Quais processos de mudanças a midiatização religiosa, gerada pelas condições distuptivas da atualidade, tem acelerado no contexto do campo religioso brasileiro contemporâneo? Destacaremos alguns pontos:

  • “Customização” da busca religiosa em função das preferencias e gostos individuais do fiel-espectador;
  • Acentuamento da virtualidade da socialização e comunitarização dos vínculos religiosos entre os indivíduos e as instituições;
  • Aumento de um trânsito religioso virtual, agora não mais somente relacionado à mobilidade espacial-geográfica, mas principalmente entre as variadas e diferentes ofertas religiosas disponíveis apenas a um “click”;
  • A espetacularização da liturgia religiosa das reuniões em função dos ajustes necessários à um “culto/missa” mais adequado ao formato virtual;
  • Uma necessária qualificação técnica por parte dos agentes religiosos (padres, pastores, etc.) para desenvolver competências e ferramentas de comunicação eficiente no meio virtual;
  • Concorrência entre os diversos grupos religiosos, especialmente entre os evangélicos, de disputarem maiores audiências em suas transmissões on-line diante de uma diversidade de programações;
  • Relativa flexibilização (dessacralização?) das ideias de lugar e tempo sagrado tradicionais de certas religiões, a partir da possibilidade de acesso ao religioso em dias, horários e lugares à critério do fiel-espectador;
  • Crescimento de influencers religiosos (alguns líderes de comunidades locais e outros freelancers) que, em função de suas competências pessoais e carismáticas, conseguiram arregimentar grandes públicos de espectadores para além de seus grupos locais e denominacionais;
  • A formação de um sujeito religioso virtual, desvinculado de pertenças comunitárias concretas e de dogmas comunitariamente pré-estabelecidos, gerando uma fluidez e porosidade religiosa ainda maior;

Todos estes aspectos, gerados pelos processos de aceleramento de mudanças religiosas, produziram resultados ambíguos.

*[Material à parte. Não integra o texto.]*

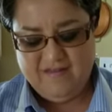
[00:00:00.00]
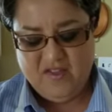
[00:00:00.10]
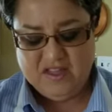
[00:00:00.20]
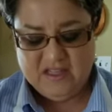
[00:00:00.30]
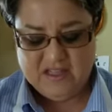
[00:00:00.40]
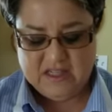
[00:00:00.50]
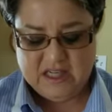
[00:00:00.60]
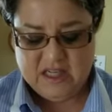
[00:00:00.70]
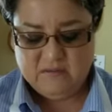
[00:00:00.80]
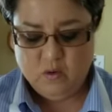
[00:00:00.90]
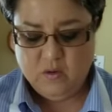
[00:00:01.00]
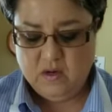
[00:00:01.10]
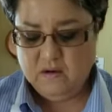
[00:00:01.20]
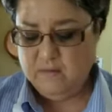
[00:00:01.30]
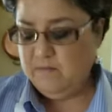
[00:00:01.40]
This is a
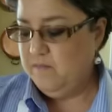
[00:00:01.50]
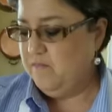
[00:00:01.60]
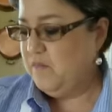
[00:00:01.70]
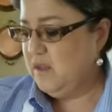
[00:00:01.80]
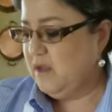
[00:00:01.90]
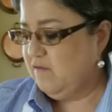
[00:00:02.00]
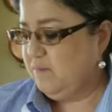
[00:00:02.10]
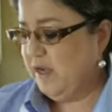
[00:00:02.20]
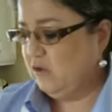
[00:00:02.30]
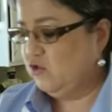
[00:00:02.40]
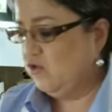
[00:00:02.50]
teaspoon of pickleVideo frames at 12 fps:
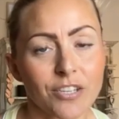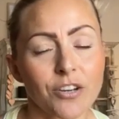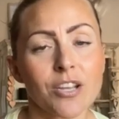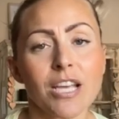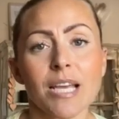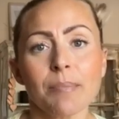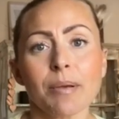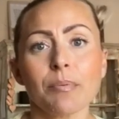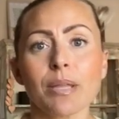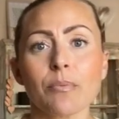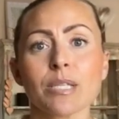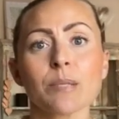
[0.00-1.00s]
So
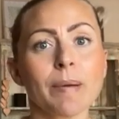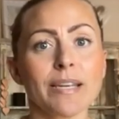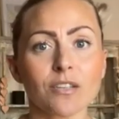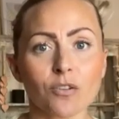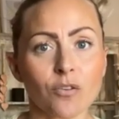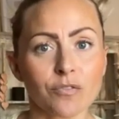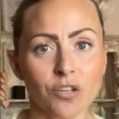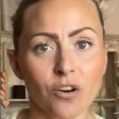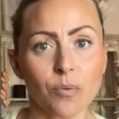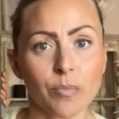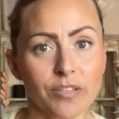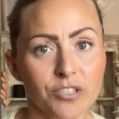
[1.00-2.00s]
people that we spend a lot of
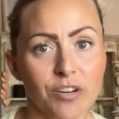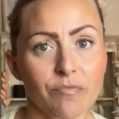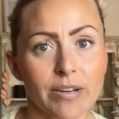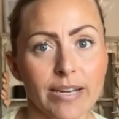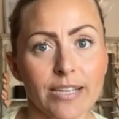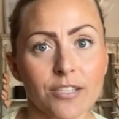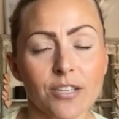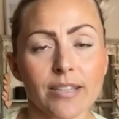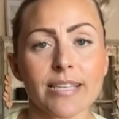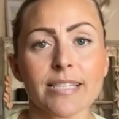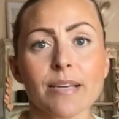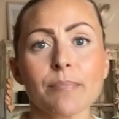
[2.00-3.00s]
time with generally. So
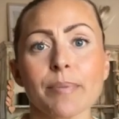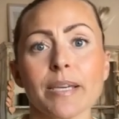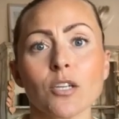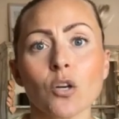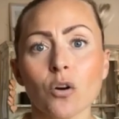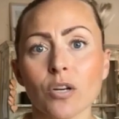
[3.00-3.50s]
these can be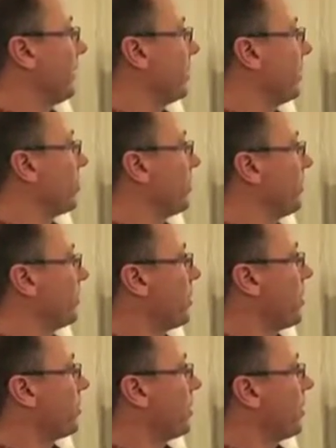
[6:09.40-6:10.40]
and chromium
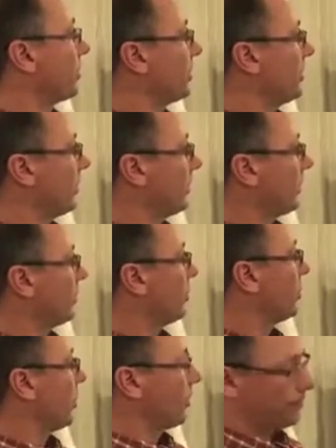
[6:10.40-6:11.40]
copper arsenate,
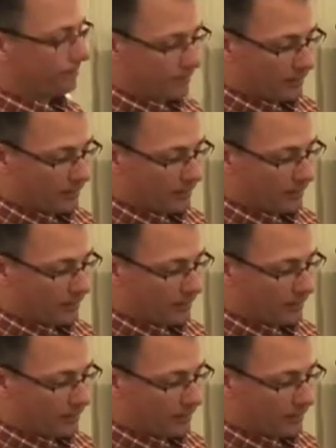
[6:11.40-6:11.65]
which are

De um lado, favoreceram alguns grupos e, por outro, prejudicaram os demais. Perceber-se que certos segmentos religiosos que estavam em franco crescimento relatam quedas na frequência litúrgica e na arrecadação, enquanto outros, ao adaptarem-se melhor a estas necessidades, indicam um aumento de seguidores e de influencia cultural-religiosa. Em vista estas questões, tornam-se necessários mais estudos para o aprofundamento destes fenômenos e seus efeitos, a curto, médio e longo prazo.

A pandemia se apresenta como um “laboratório” de modernidade religiosa no país. Compreender o comportamento das religiões, antes, durante e após a pandemia, será de fundamental importância para desvelar os sentidos e direções das mudanças religiosas geradas por estes fatores sociais e históricos contingenciais. Dessas análises, teremos possivelmente um horizonte das tendências religiosas que irão deixar de existir, surgir ou se remodelarem para os próximos anos.

[1] MARTINO, Luís. The mediatization of religion. Londres: Routledge, 2016; HOOVER, Stewart. Media and the construction of the Religious Public Sphere. In: HOOVER, S.; LUNDBY, K. Rethinking media, religion, and culture. Londres: Sage, 1997; WILLAIME, Jean-Paul; BRÉCHON, Pierre (dir.). Médias et religions en miroir. Paris; Presses Universitaires de France, 2000.

Notas

[1] ELIADE, Mircea. História das crenças e ideias religiosas (3 vols.). Rio de Janeiro: Zahar, 2010; LAMBERT, Yves. O nascimento das religiões: da pré-história às religiões universalistas. São Paulo: Edições Loyola, 2011; RIES, Julien. O sagrado na história religiosa da humanidade. Petrópolis: Editora Vozes, 2017.